TUESDAY, June 9 (HealthDay News) -- A cancer diagnosis can take a physical and mental toll in the years after treatment, a new study says.

Bryce B. Reeve of the U.S. National Cancer Institute and a team of researchers looked at the health-related quality of life of 1,432 people 65 years of age or older who were diagnosed with cancer of the prostate, breast, bladder or kidney, non-small cell lung cancer, colorectal cancer or non-Hodgkin lymphoma between 1998 and 2003. Similar data was examined for 7,160 similar people without cancer.

Up to two years after diagnosis, those with cancer reported decreased physical health compared with those of the same age who did not have cancer, the researchers found. People with prostate, colorectal and non-small cell lung cancer reported decreased mental health compared with people without cancer, they noted.

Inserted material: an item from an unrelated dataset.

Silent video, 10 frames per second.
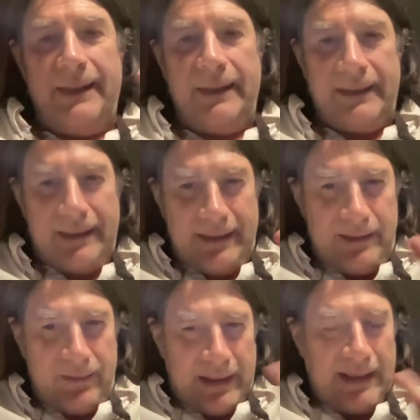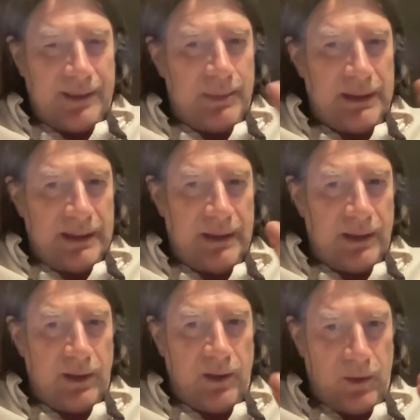it kind of can't be done
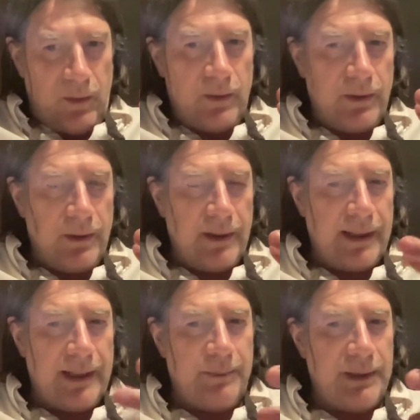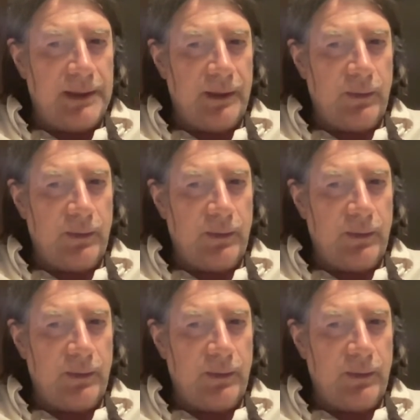in code. It can't be done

"We expect this study to provide a benchmark for capturing the burden of cancer on health-related quality of life and an evidence base for future research and clinical interventions aimed at understanding and remediating these effects," Reeve's team wrote.

The study appears in the June 9 online edition of the Journal of the National Cancer Institute.

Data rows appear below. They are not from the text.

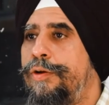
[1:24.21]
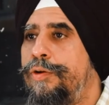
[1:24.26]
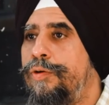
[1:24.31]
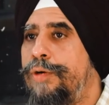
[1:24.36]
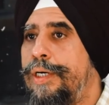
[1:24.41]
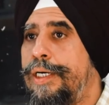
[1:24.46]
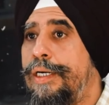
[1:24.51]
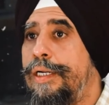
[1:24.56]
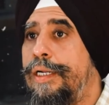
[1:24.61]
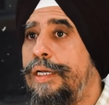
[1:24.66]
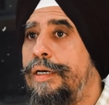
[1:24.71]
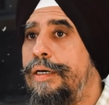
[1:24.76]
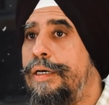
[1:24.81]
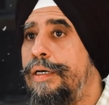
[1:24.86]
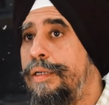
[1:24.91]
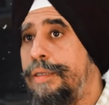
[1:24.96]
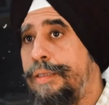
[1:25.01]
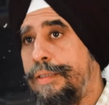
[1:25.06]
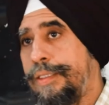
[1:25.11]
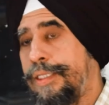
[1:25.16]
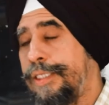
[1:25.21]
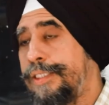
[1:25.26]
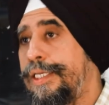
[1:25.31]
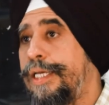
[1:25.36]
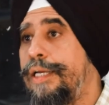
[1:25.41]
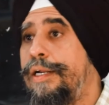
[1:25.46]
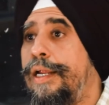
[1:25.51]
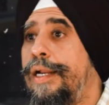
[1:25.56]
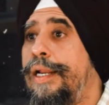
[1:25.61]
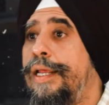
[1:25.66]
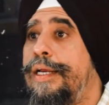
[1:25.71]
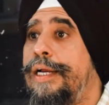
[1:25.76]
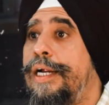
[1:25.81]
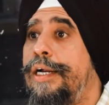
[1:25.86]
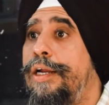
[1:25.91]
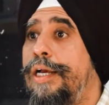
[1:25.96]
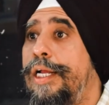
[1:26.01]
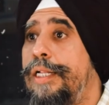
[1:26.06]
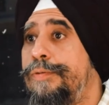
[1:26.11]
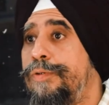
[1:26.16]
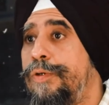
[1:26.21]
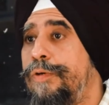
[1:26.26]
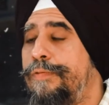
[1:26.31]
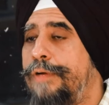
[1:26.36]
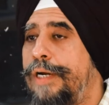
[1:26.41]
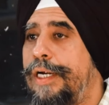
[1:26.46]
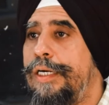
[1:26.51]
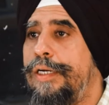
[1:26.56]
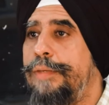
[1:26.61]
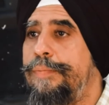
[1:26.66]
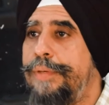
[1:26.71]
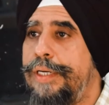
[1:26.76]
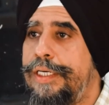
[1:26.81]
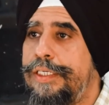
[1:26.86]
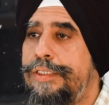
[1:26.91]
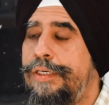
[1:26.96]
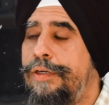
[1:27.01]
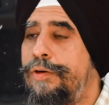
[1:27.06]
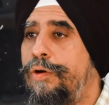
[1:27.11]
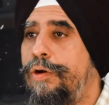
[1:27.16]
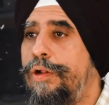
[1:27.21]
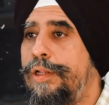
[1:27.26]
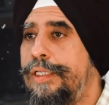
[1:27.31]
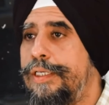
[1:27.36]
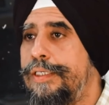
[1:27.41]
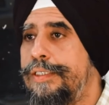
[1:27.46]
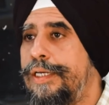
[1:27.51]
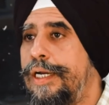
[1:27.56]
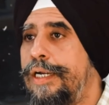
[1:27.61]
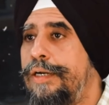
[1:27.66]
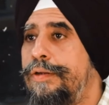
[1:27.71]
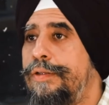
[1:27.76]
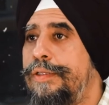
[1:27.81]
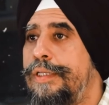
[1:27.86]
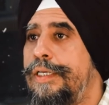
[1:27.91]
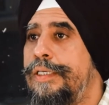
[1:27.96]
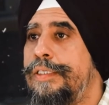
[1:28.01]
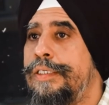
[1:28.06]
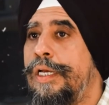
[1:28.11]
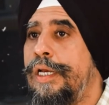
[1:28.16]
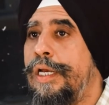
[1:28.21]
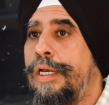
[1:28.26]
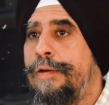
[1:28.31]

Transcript: You know, they say running kind of helps you fight depression, all these kind of things.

In a second study of prostate cancer survivors published in the same issue, John L. Gore, of the University of California, Los Angeles, and his colleagues found that urinary incontinence was more common after prostatectomy than after brachytherapy or external beam radiation therapy.

Sexual dysfunction "profoundly" affected all treatment groups in the four years after treatment, the research team noted.

"These results may guide decision making for treatment selection and clinical management of patients with health-related quality-of-life impairments after treatment for localized prostate cancer," they wrote.

Dr. Pamela J. Goodwin and colleagues noted in an accompanying editorial that both studies add to the understanding of quality-of-life issues in cancer patients but that each has limitations.

The first study did not include younger people with cancer or specifics about which cancer treatments resulted in the most significant decreases in quality of life, information that people could use to make decisions about treatment, the editorialists noted.

In the second study, the researchers did not address multimodality treatment, a growing trend for those who have aggressive prostate cancer, and the impact on quality of life, the writers pointed out.

"Further research is needed to better understand the short- and longer-term impact of cancer diagnosis and treatment on overall quality of life, especially as screening becomes more common, our anticancer treatments improve and patients live longer after a diagnosis of cancer," they wrote.